Required work:
Every line of the data below should be repeated exactly, and no picture should be copied.
*** Opening Data shown ***
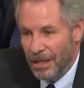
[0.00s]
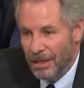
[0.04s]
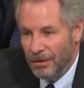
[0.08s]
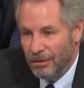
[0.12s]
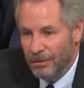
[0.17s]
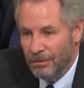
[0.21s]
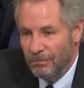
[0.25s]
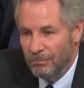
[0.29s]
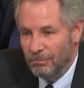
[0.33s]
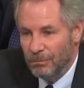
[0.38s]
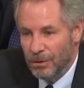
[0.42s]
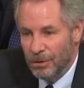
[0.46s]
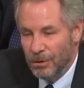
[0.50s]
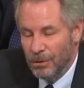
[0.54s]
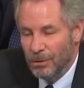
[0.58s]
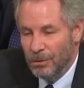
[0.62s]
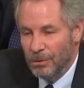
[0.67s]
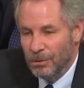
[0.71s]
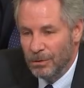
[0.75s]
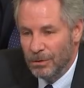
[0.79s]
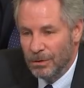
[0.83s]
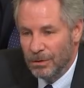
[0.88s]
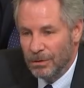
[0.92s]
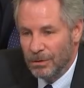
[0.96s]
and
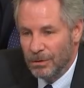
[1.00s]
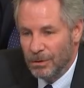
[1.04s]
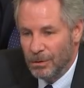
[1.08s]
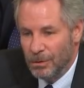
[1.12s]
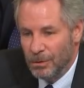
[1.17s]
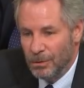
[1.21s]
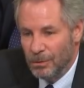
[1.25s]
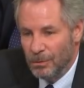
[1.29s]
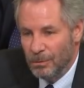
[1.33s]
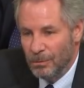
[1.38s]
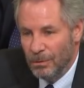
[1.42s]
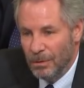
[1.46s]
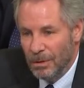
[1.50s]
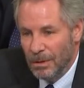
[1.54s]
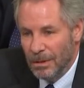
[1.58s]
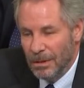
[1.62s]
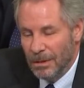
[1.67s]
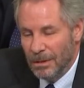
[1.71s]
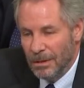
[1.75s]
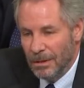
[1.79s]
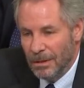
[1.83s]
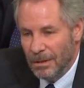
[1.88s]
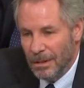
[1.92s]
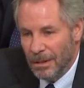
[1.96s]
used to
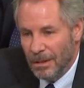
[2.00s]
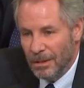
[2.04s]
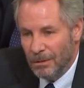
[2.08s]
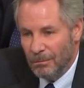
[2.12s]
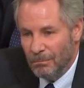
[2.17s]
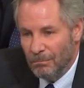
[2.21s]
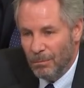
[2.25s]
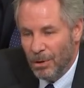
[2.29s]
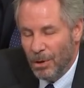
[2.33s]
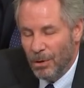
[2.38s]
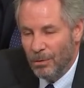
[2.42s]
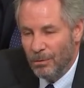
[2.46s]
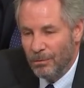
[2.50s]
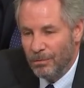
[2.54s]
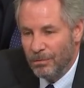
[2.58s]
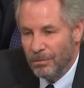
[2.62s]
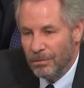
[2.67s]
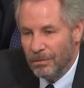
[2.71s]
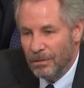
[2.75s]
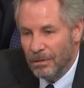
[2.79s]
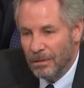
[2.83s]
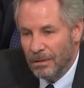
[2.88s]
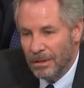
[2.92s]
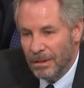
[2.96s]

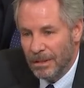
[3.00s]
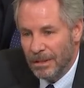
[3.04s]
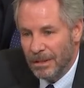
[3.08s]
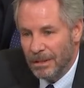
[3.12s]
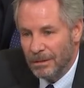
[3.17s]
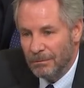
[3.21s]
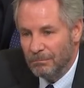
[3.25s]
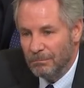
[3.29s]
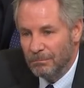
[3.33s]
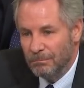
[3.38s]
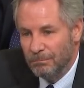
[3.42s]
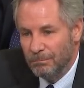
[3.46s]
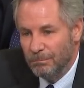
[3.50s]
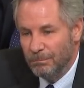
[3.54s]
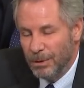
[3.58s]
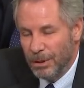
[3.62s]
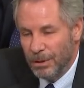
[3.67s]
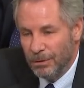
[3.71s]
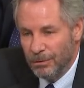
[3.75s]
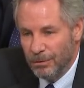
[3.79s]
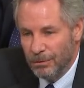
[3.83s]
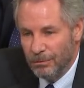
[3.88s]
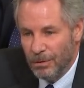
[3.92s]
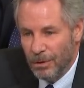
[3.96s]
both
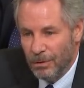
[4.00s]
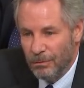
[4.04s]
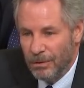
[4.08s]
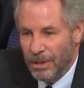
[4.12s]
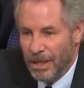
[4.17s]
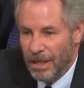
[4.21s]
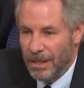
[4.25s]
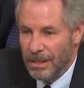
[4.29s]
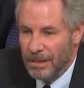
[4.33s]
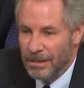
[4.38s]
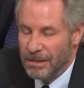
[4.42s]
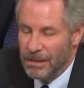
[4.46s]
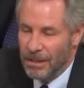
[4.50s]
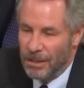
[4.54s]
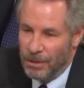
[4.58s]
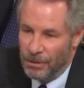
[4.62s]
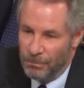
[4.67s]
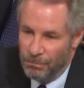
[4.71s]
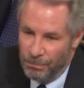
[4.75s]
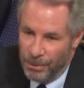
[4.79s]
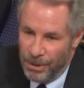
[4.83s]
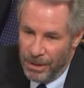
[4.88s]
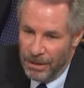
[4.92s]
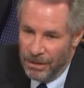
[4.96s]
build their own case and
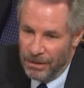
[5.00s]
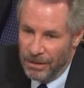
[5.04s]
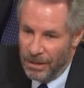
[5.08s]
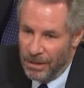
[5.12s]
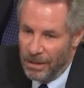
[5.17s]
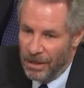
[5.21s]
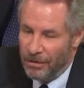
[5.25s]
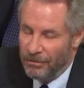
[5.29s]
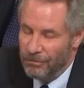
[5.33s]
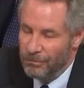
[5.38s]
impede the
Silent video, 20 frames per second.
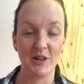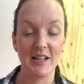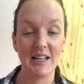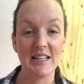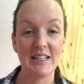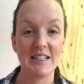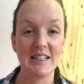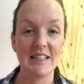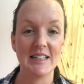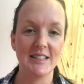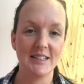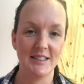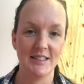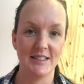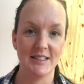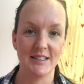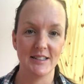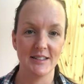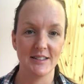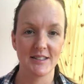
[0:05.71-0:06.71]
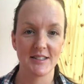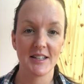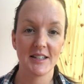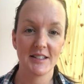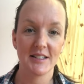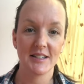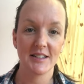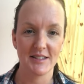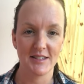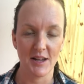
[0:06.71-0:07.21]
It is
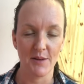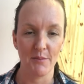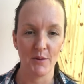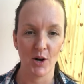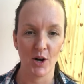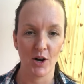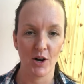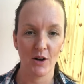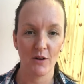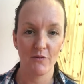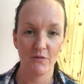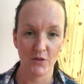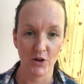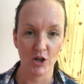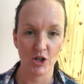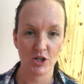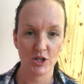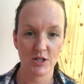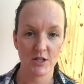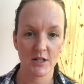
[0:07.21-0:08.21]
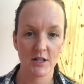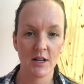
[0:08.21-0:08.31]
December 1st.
*** Closing Data shown ***
Solution for this exercise:
[0.00s]
[0.04s]
[0.08s]
[0.12s]
[0.17s]
[0.21s]
[0.25s]
[0.29s]
[0.33s]
[0.38s]
[0.42s]
[0.46s]
[0.50s]
[0.54s]
[0.58s]
[0.62s]
[0.67s]
[0.71s]
[0.75s]
[0.79s]
[0.83s]
[0.88s]
[0.92s]
[0.96s]
and
[1.00s]
[1.04s]
[1.08s]
[1.12s]
[1.17s]
[1.21s]
[1.25s]
[1.29s]
[1.33s]
[1.38s]
[1.42s]
[1.46s]
[1.50s]
[1.54s]
[1.58s]
[1.62s]
[1.67s]
[1.71s]
[1.75s]
[1.79s]
[1.83s]
[1.88s]
[1.92s]
[1.96s]
used to
[2.00s]
[2.04s]
[2.08s]
[2.12s]
[2.17s]
[2.21s]
[2.25s]
[2.29s]
[2.33s]
[2.38s]
[2.42s]
[2.46s]
[2.50s]
[2.54s]
[2.58s]
[2.62s]
[2.67s]
[2.71s]
[2.75s]
[2.79s]
[2.83s]
[2.88s]
[2.92s]
[2.96s]

[3.00s]
[3.04s]
[3.08s]
[3.12s]
[3.17s]
[3.21s]
[3.25s]
[3.29s]
[3.33s]
[3.38s]
[3.42s]
[3.46s]
[3.50s]
[3.54s]
[3.58s]
[3.62s]
[3.67s]
[3.71s]
[3.75s]
[3.79s]
[3.83s]
[3.88s]
[3.92s]
[3.96s]
both
[4.00s]
[4.04s]
[4.08s]
[4.12s]
[4.17s]
[4.21s]
[4.25s]
[4.29s]
[4.33s]
[4.38s]
[4.42s]
[4.46s]
[4.50s]
[4.54s]
[4.58s]
[4.62s]
[4.67s]
[4.71s]
[4.75s]
[4.79s]
[4.83s]
[4.88s]
[4.92s]
[4.96s]
build their own case and
[5.00s]
[5.04s]
[5.08s]
[5.12s]
[5.17s]
[5.21s]
[5.25s]
[5.29s]
[5.33s]
[5.38s]
impede the
Silent video, 20 frames per second.
[0:05.71-0:06.71]
[0:06.71-0:07.21]
It is
[0:07.21-0:08.21]
[0:08.21-0:08.31]
December 1st.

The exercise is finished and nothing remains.